> **Task goal**
Retype each line below precisely and omit all images.

> **Data records**
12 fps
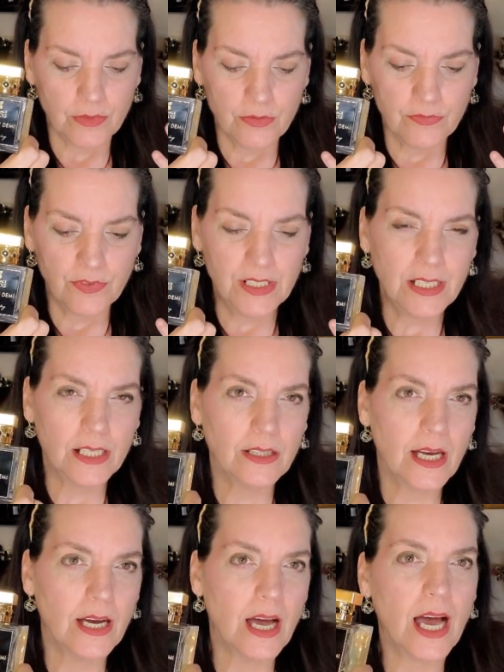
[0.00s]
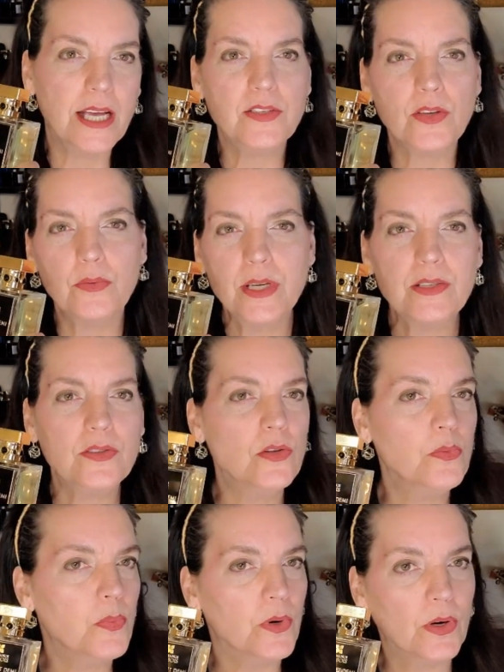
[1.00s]
vanilla ISOE
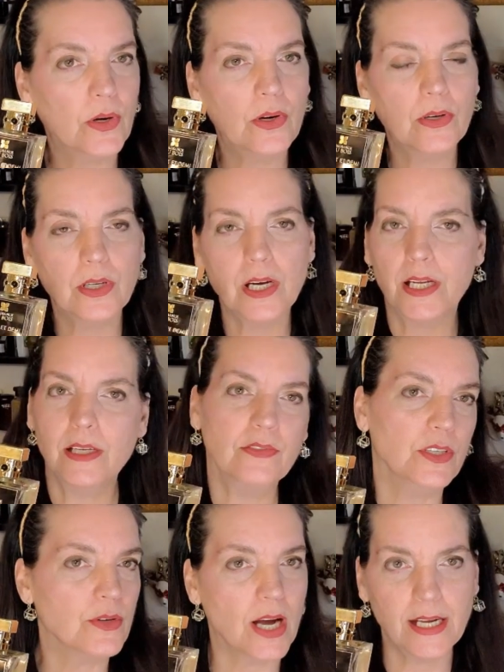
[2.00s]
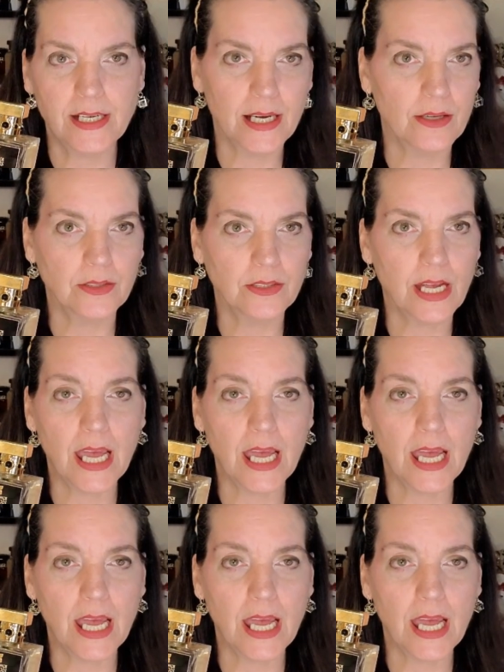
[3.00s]
super kind of a dry down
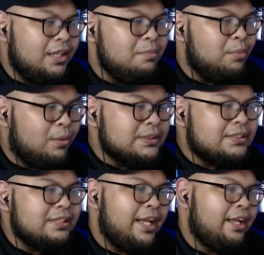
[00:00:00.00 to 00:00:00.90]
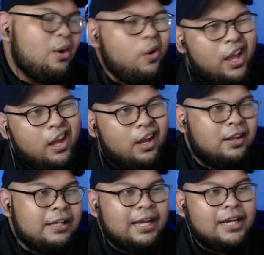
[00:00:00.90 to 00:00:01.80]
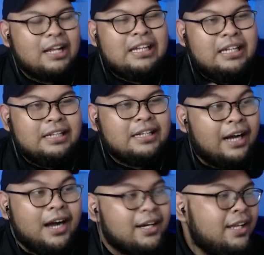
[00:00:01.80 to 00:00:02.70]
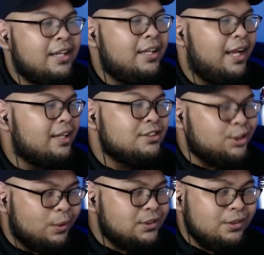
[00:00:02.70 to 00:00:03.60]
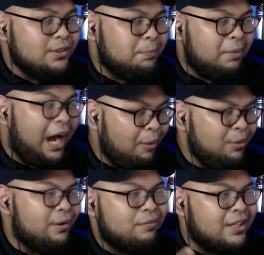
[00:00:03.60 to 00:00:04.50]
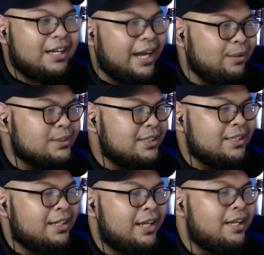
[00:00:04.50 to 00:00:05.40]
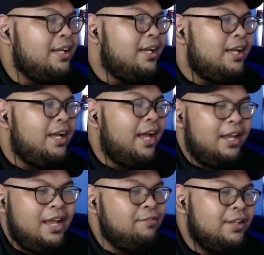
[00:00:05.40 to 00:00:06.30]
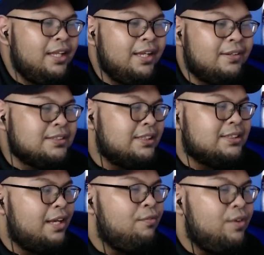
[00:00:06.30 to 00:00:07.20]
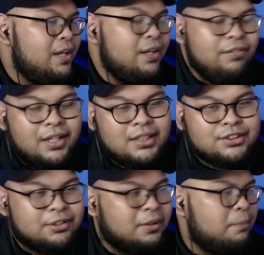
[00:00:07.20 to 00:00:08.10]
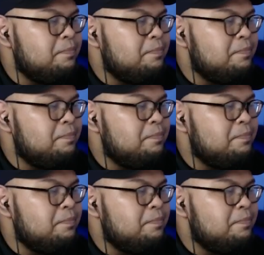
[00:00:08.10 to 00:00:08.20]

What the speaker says: most like kind of card in the deck, shows you the power of the Kaido starter deck, and everything else is like really strong.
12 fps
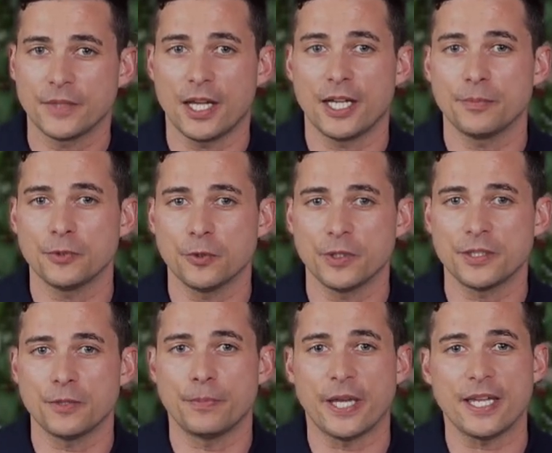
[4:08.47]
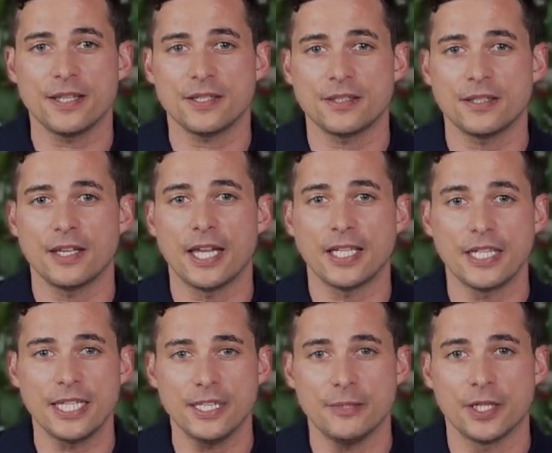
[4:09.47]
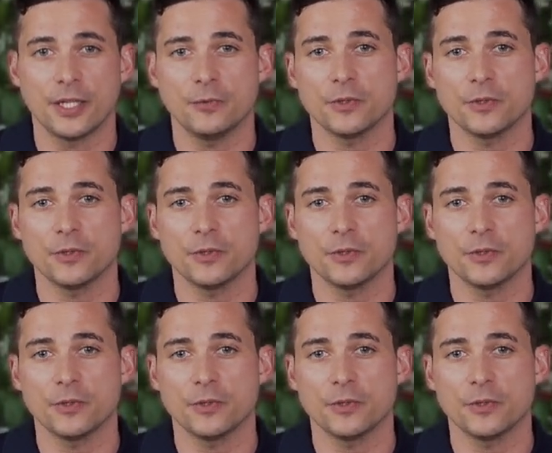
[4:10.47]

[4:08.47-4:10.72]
I'm going to paste an email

> **Exercise output**
12 fps
[0.00s]
[1.00s]
vanilla ISOE
[2.00s]
[3.00s]
super kind of a dry down
[00:00:00.00 to 00:00:00.90]
[00:00:00.90 to 00:00:01.80]
[00:00:01.80 to 00:00:02.70]
[00:00:02.70 to 00:00:03.60]
[00:00:03.60 to 00:00:04.50]
[00:00:04.50 to 00:00:05.40]
[00:00:05.40 to 00:00:06.30]
[00:00:06.30 to 00:00:07.20]
[00:00:07.20 to 00:00:08.10]
[00:00:08.10 to 00:00:08.20]

What the speaker says: most like kind of card in the deck, shows you the power of the Kaido starter deck, and everything else is like really strong.
12 fps
[4:08.47]
[4:09.47]
[4:10.47]

[4:08.47-4:10.72]
I'm going to paste an email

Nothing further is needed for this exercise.